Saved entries

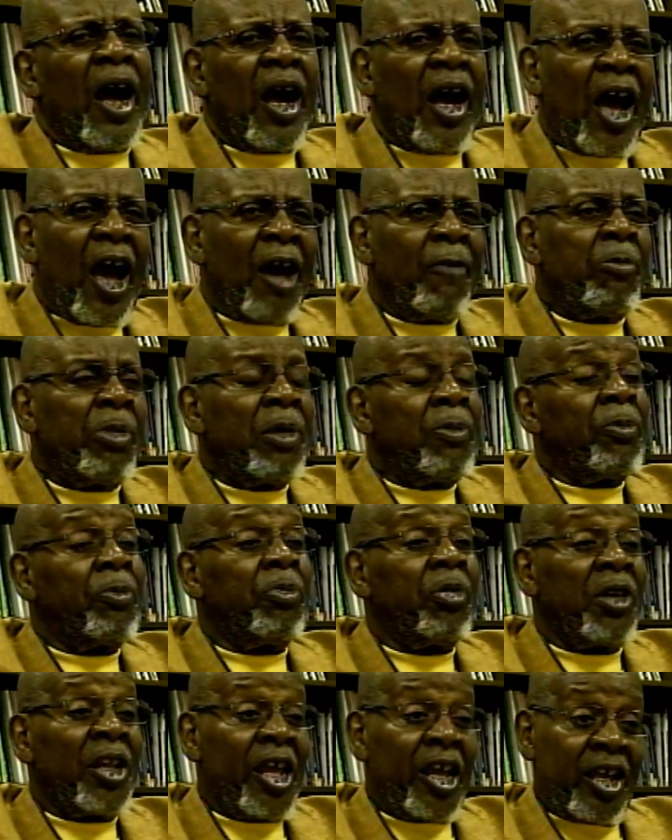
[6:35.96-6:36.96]
I've been
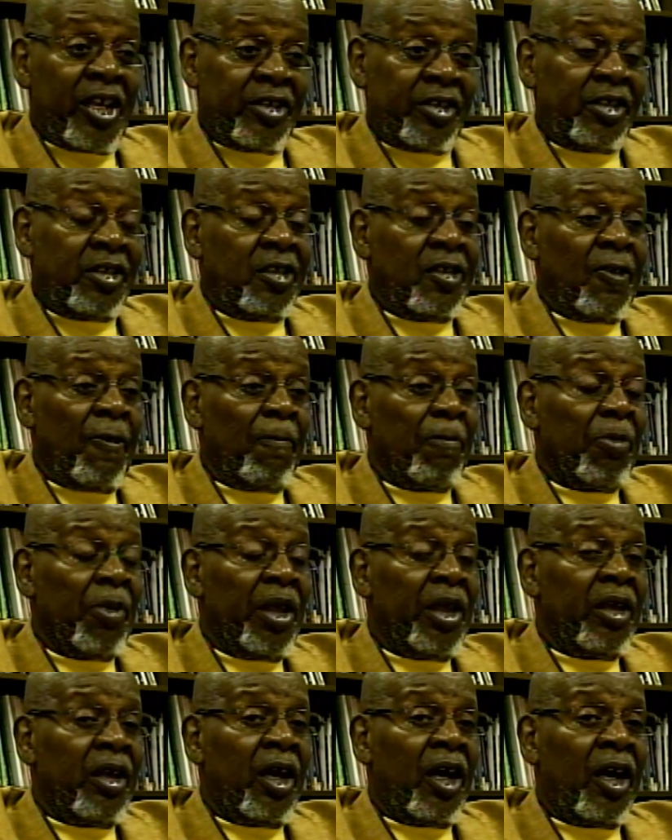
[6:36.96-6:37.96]
blessed
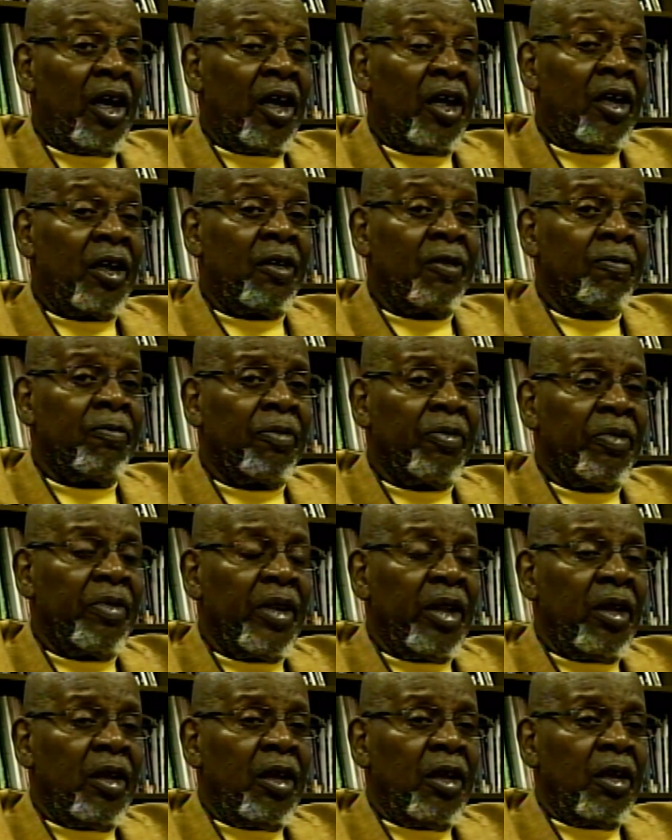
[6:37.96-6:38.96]

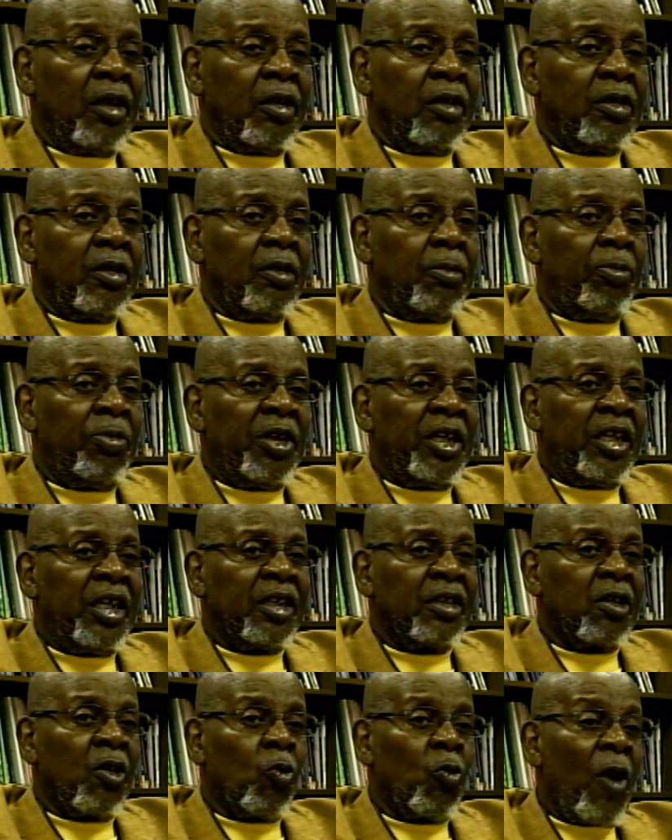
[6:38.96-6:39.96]
to be
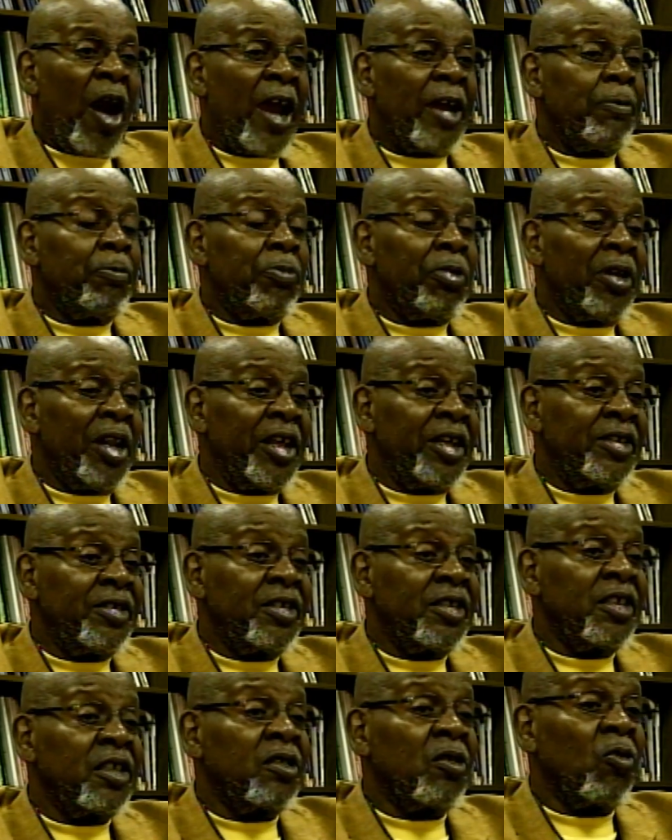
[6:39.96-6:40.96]
at the right
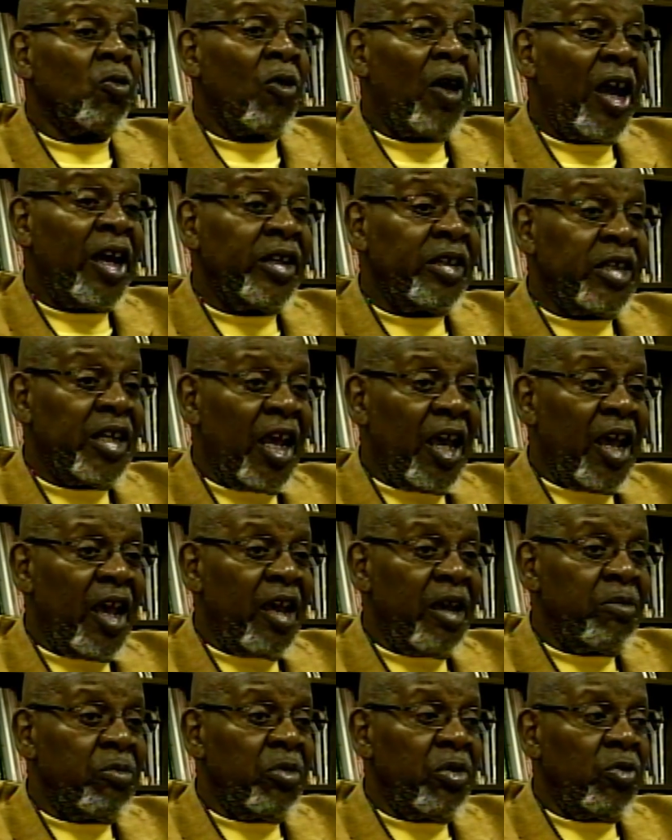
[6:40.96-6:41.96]
place at the right
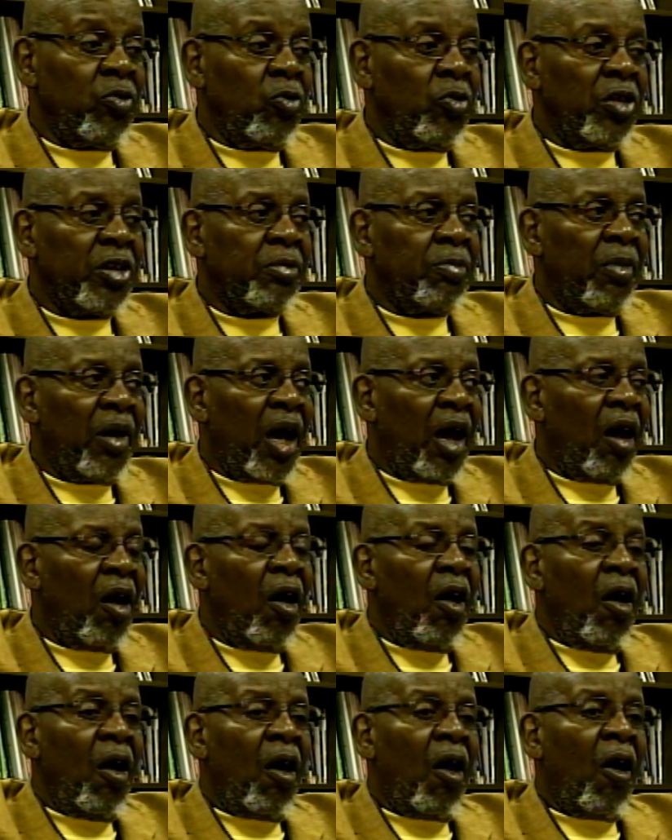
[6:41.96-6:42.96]
time with my
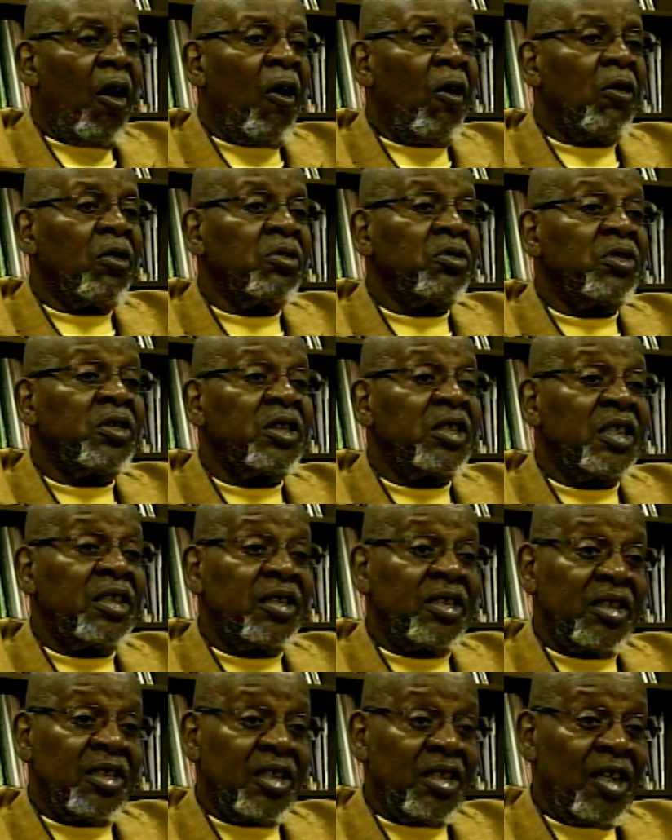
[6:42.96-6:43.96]
own
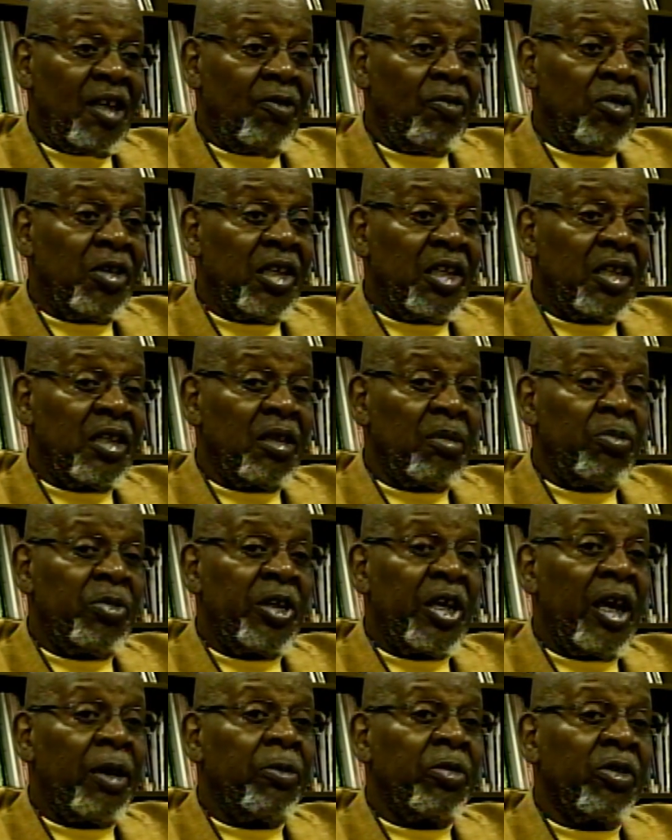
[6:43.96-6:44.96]
sensitivity to be
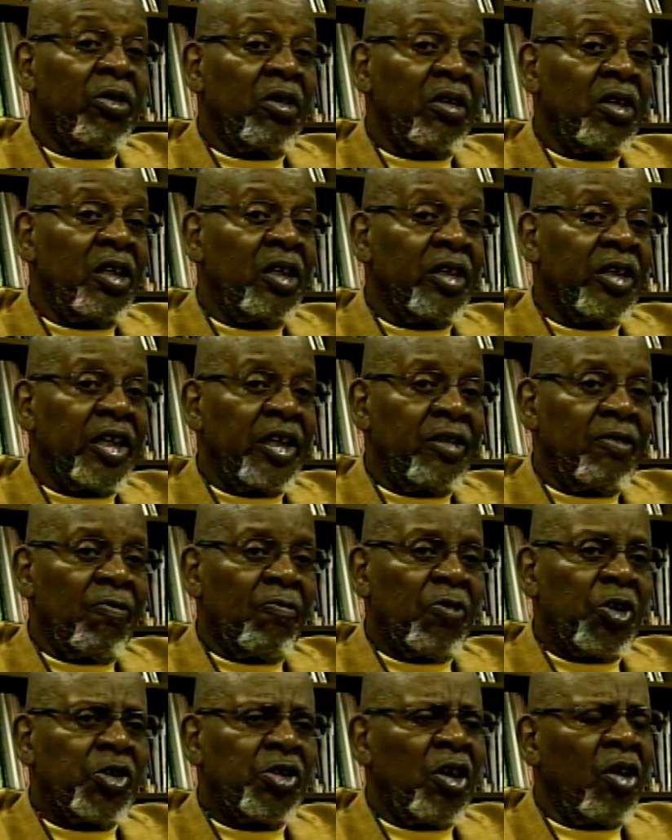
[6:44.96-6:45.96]
able to look at
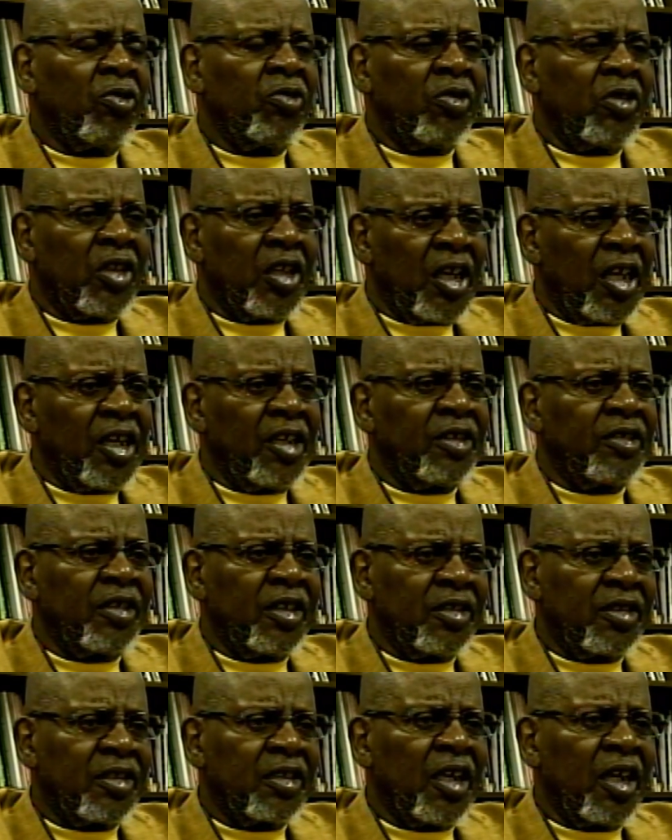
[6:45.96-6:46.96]
certain things and
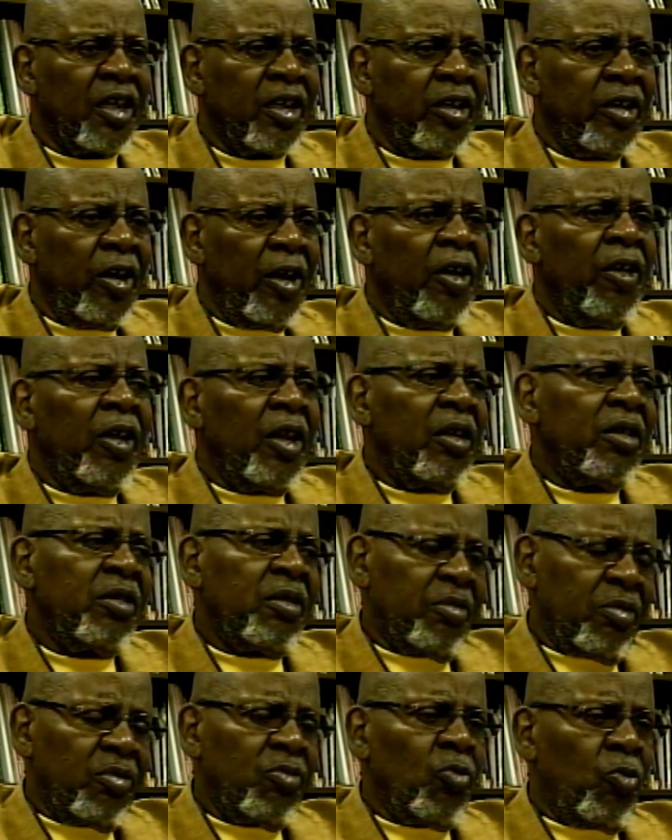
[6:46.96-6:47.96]
say,
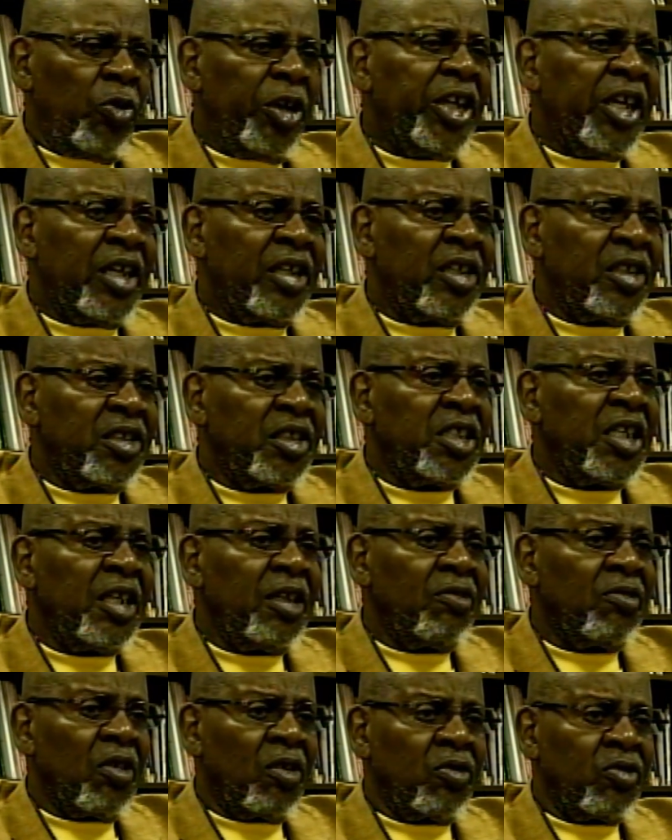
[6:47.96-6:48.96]
we can
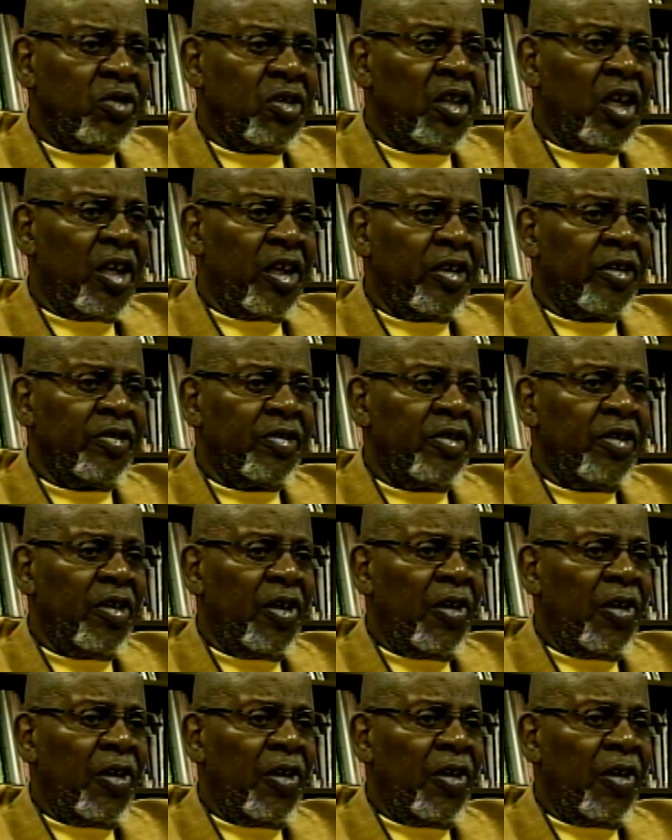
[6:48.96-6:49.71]
achieve those things.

**Requirement**
Please copy exactly the lines from the one containing "[6:39.96-6:40.96]" through the last line of the records above, both included, and leave out any pictures.

**Answer to this problem**
[6:39.96-6:40.96]
at the right
[6:40.96-6:41.96]
place at the right
[6:41.96-6:42.96]
time with my
[6:42.96-6:43.96]
own
[6:43.96-6:44.96]
sensitivity to be
[6:44.96-6:45.96]
able to look at
[6:45.96-6:46.96]
certain things and
[6:46.96-6:47.96]
say,
[6:47.96-6:48.96]
we can
[6:48.96-6:49.71]
achieve those things.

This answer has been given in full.